Saturday, 27 Apr 2024

Inilah Mitos Seputar Vaksin COVID-19

news24xx


Foto : TempoFoto : Tempo
https://swastikaadvertising.com/

NEWS24.CO.ID - Pemerintah Indonesia terus mempercepat vaksinasi COVID-19. Lebih dari 70 juta orang di negara itu telah menerima dosis pertama vaksin COVID-19 , dan sekitar 40 juta telah sepenuhnya divaksinasi terhadap virus corona.

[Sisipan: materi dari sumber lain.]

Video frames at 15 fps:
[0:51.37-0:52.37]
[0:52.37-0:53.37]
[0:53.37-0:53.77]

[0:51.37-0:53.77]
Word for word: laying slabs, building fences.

Namun, mitos tentang vaksin yang masih beredar di masyarakat membuat masyarakat enggan untuk disuntik. Berikut beberapa mitos yang dibantah tentang vaksin seperti dikutip dari situs pemerintah COVID-19, Covid19.go.id.


Read More : MAMANGBET 5 Makanan Tinggi Serat, Bagus untuk Kesehatan Pencernaan dan Mencegah Gangguan Pencernaan

Vaksin Mengubah DNA 

Deoxyribonucleic Acid (DNA), molekul yang menentukan sifat dan karakteristik fisik setiap spesies, dikabarkan akan berubah setelah vaksinasi.

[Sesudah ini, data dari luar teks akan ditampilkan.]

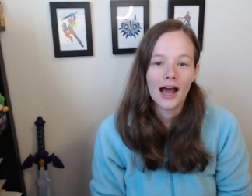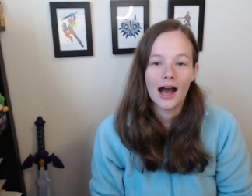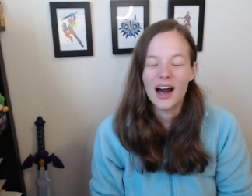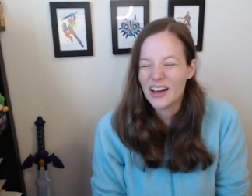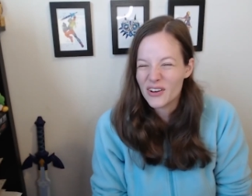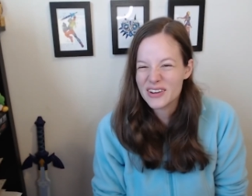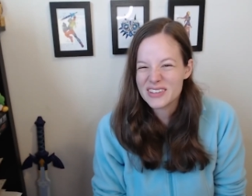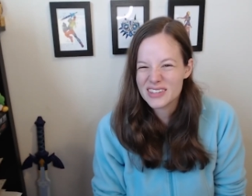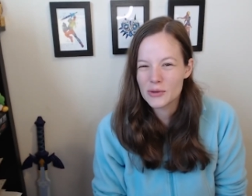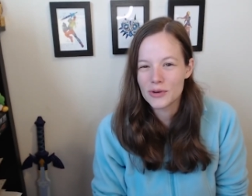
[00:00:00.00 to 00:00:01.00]
I
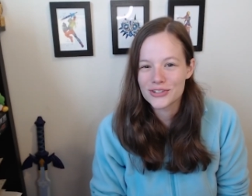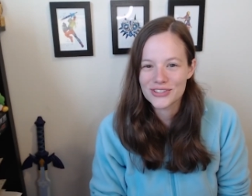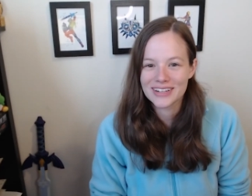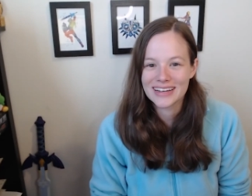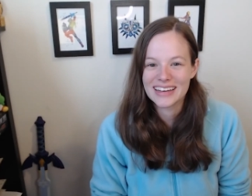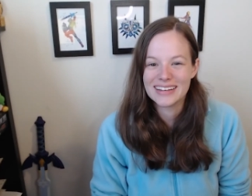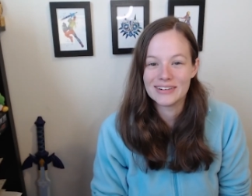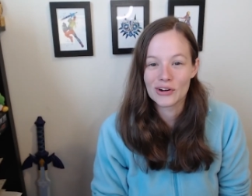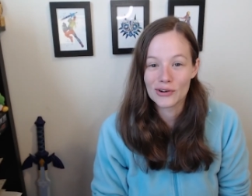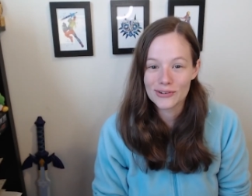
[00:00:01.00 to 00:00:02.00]
honestly wish that I had
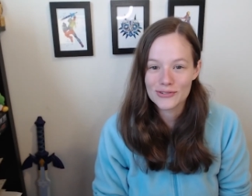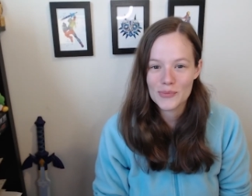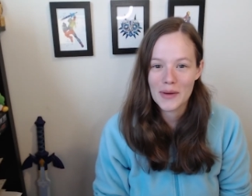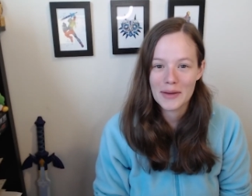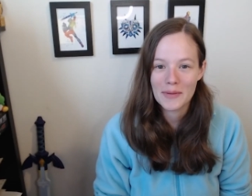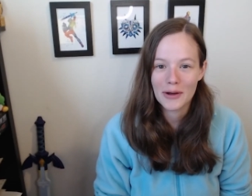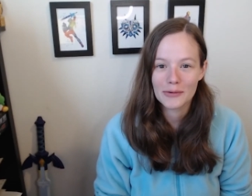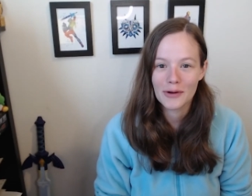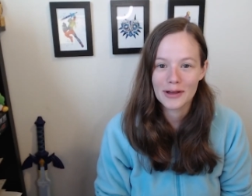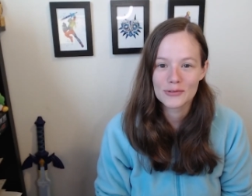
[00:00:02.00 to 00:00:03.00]
earned my Model
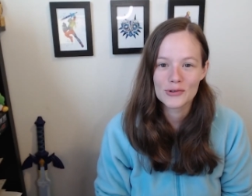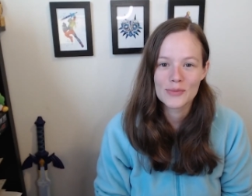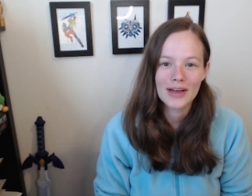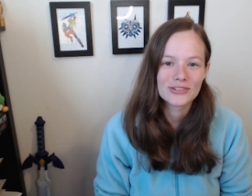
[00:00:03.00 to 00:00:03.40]
Rocketry Badge,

Dikutip dari video serial Organisasi Kesehatan Dunia Episode 24 berjudul "Mitos Vaksin vs Sains", seorang ahli vaksin Dr. Katherine O'Brien mengatakan tidak mungkin jenis vaksin saat ini, atau vaksin mRNA, dapat mengubah DNA sel manusia.

Dia menjelaskan mRNA adalah instruksi bagi tubuh untuk membuat protein dan kemudian sistem kekebalan alami meresponsnya untuk melindungi dari penyakit menular.

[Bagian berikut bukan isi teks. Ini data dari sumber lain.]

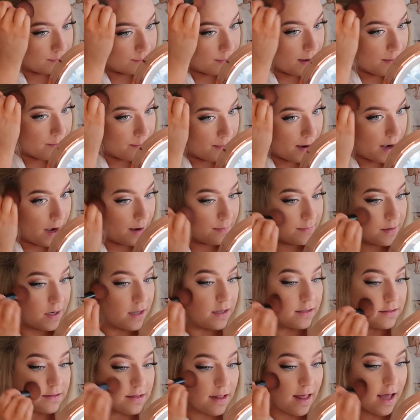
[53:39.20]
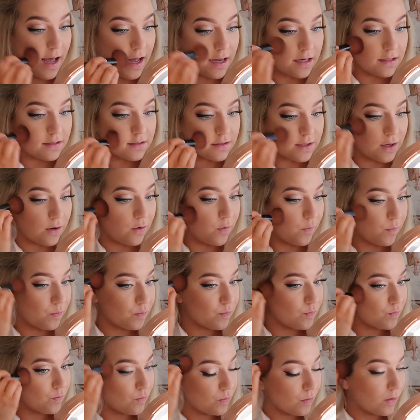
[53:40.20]
and my mom does that. So
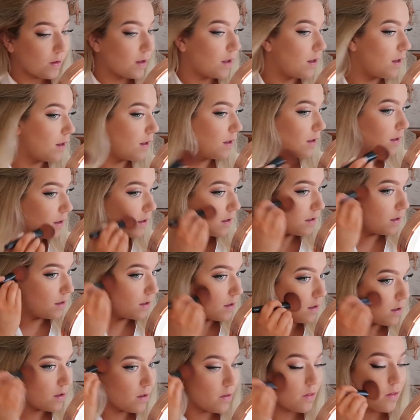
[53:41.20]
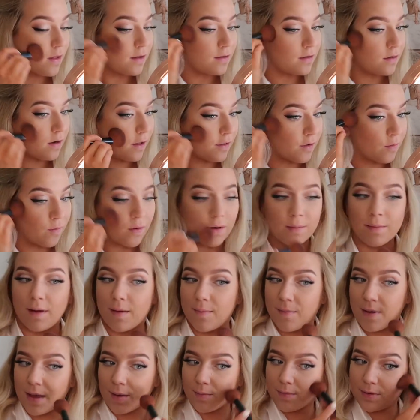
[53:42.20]
that's another one of my
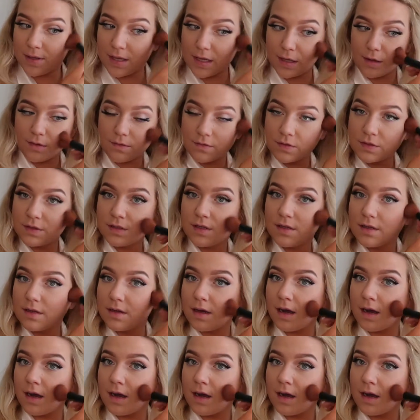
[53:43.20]
pet peeves.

Vaksin Menyebabkan Infertilitas

Vaksin COVID-19 dikatakan menimbulkan risiko kemandulan. O'Brien yang juga seorang dokter penyakit menular menegaskan bahwa rumor tersebut tidak benar. “Tidak ada vaksin yang menyebabkan kemandulan.



Read More : Jaga Kesehatan dan Kekuatan Tulang dengan Mengonsumsi Rumput Laut, Begini Cara Membuatnya

Vaksin Mengandung Bahan Kimia Berbahaya

Desas-desus lain tentang vaksin itu adalah mengandung bahan kimia berbahaya karena menyebabkan efek tertentu pada manusia. O'Brien menggarisbawahi bahwa rumor tersebut hanyalah mitos. Vaksin COVID-19 dipastikan aman untuk manusia dan semua komponennya diuji secara berat, termasuk dosisnya.

“Vaksin mengandung sejumlah elemen berbeda dan masing-masing telah diuji. Sebelum mereka diberikan kepada manusia, mereka diuji pada hewan dan untuk segala jenis masalah pada hewan. Dan baru kemudian mereka masuk ke manusia di mana kami menguji dalam uji klinis dengan puluhan ribu orang sebelum mereka diizinkan untuk digunakan di masyarakat umum, ”tegasnya.





Loading...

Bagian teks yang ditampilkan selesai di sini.